The Limbic System Flashcards
What are the core components of the Limbic system?
Amygdala (responsible for emotion), the hippocampus (and cortex, responsible for memory), Limbic Cortex (consists of cingulate gyrus and insula.
What are the effectors of the limbic system?
Hypothalamus and brain stem structures
What are the different sections of the amygdala and where is the amygdala found?
Basal and lateral nuclei, central nucleus and the corticomedial nucleus. The amygdala is found in the anterior temporal lobe at the rail of the caudate nucleus, rostral to hippocampus.
What can cause damage to the amygdala and what can it result in?

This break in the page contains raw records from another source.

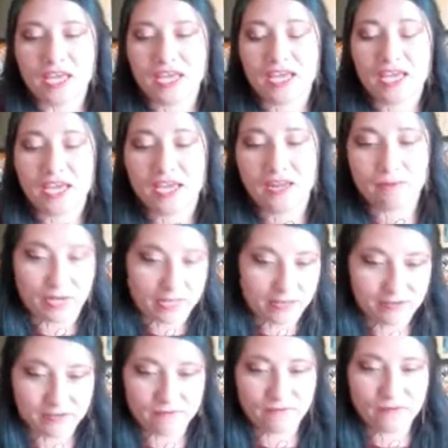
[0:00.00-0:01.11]
And
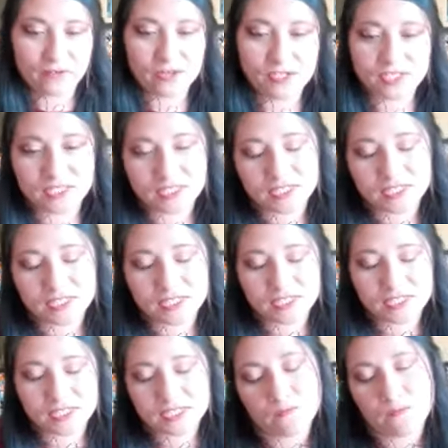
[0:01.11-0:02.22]
first
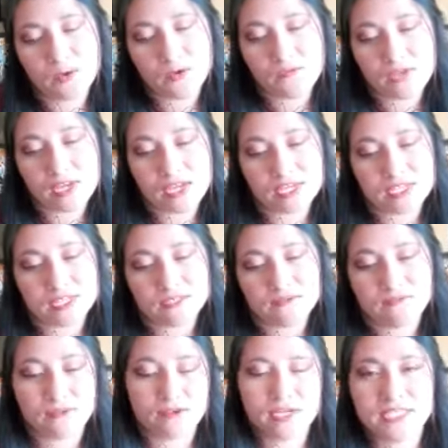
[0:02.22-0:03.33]
movie is
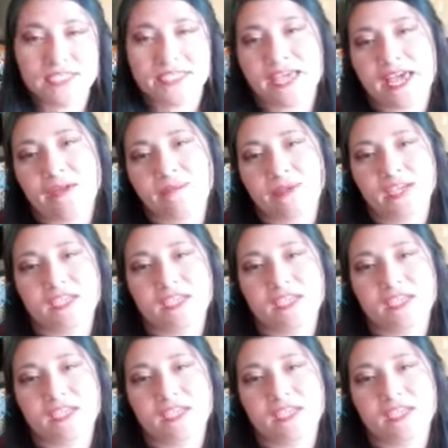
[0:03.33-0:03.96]
Forrest Gump.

Herpes encephalitis, trauma, tumours, hypoxia and Pick’s disease, urbach-wiethe disease. It can cause placidity (which is a lack of fear) as well as hyperorality. Some less common symptoms are hypersexuality, memory loss and dementia
What is the function of the amygdala?
It controls emotional reactions (particularly fear/threat) via effectors such as hypothalamus and brain stem. It generates and is activated by fear (emotional response). Fear causes activation of central nucleus and the bed nucleus of the stria terminalis. It stores simple ‘codes’ of values.
From textbook - It is involved in immediate behavioural and physiological responses to threat
What are some of the inputs into the amygdala
- Stimulus via visual or auditory pathways. Concepts which are delivered via the cerebral cortex. and Context (snake in the room) which is delivered via the hippocampus.
- Recieves output from the central nucleus
- All inputs go into the lateral nucleus of the amygdala
Describe the role the amygdala plays in emotional memory
The amygdala can learn a modified fear response as a certain noise or scene which is associated with fear stimulus can elicit fear due to plasticity.
Textbook - Fear conditioning is a form of emotional learning in which a neutral stimuli becomes associated with an adverse event.
How does information from the amygdala reach the hypothalamus?
Via stria terminalis (bundle of white matter)
The amygdala output is delivered to what brain stem nuclei?
- Periaqueductal grey matter (PAG),
- Locus coeruleus,
- Parasympathetic nuclei (solitary nucleus, dorsal vagal nuclei)
- Ventral tegmental area.
What part of the cingulate gyrus is involved in the limbic cortex and what do they have connections with?
The anterior cingulate gyrus (ACC) which has connections with the amygdala and effectors to brain stem. The anterior portion of the middle cingulate gyrus (MCC) is also involved, and it has connections with the motor cortex
What is the role of the anterior cingulate gyrus?
It ‘encodes’ basic emotions such as happiness, sadness, fear and emotional memory.
It can ‘recode’ the amygdala as it has reciprocal connections with the amygdala,
Computes relevance/outcomes,
Provides conflict resolution and is involved in part of the pain network.
- It can bypass the amygdala, it has direct connections to autonomic centres.
What are the effectors of the cingulate gyrus?
- Motor reactions which are context specific (drives approach/avoidance behaviour ect),
- Has a specific zone for driving face muscles,
- Has direct output to autonomic system
What is the role of the insula (the limbic sensory cortex)?
It is connected to the ACC and the anterior portion is considered to work with the ACC. It recieves input from visceral information including pain. It encodes for emotional awareness and empathy.
What is the link between PTSD and the limbic system?
In PTSD, part of the ACC is hypo-responsive, there is reduction in the size of the ACC, it also no longer has top-down control of the amygdala. The amygdala becomes hyper-responsive to trauma related stimuli.
What are the major inputs and outputs of the hypothalamus
Recieves direct input from the limbic cortex and amygdala as well as olfactory, sensory systems, viscera, retina and internal signals.
Outputs neuronal and hormonal output to brainstem and spinal cord.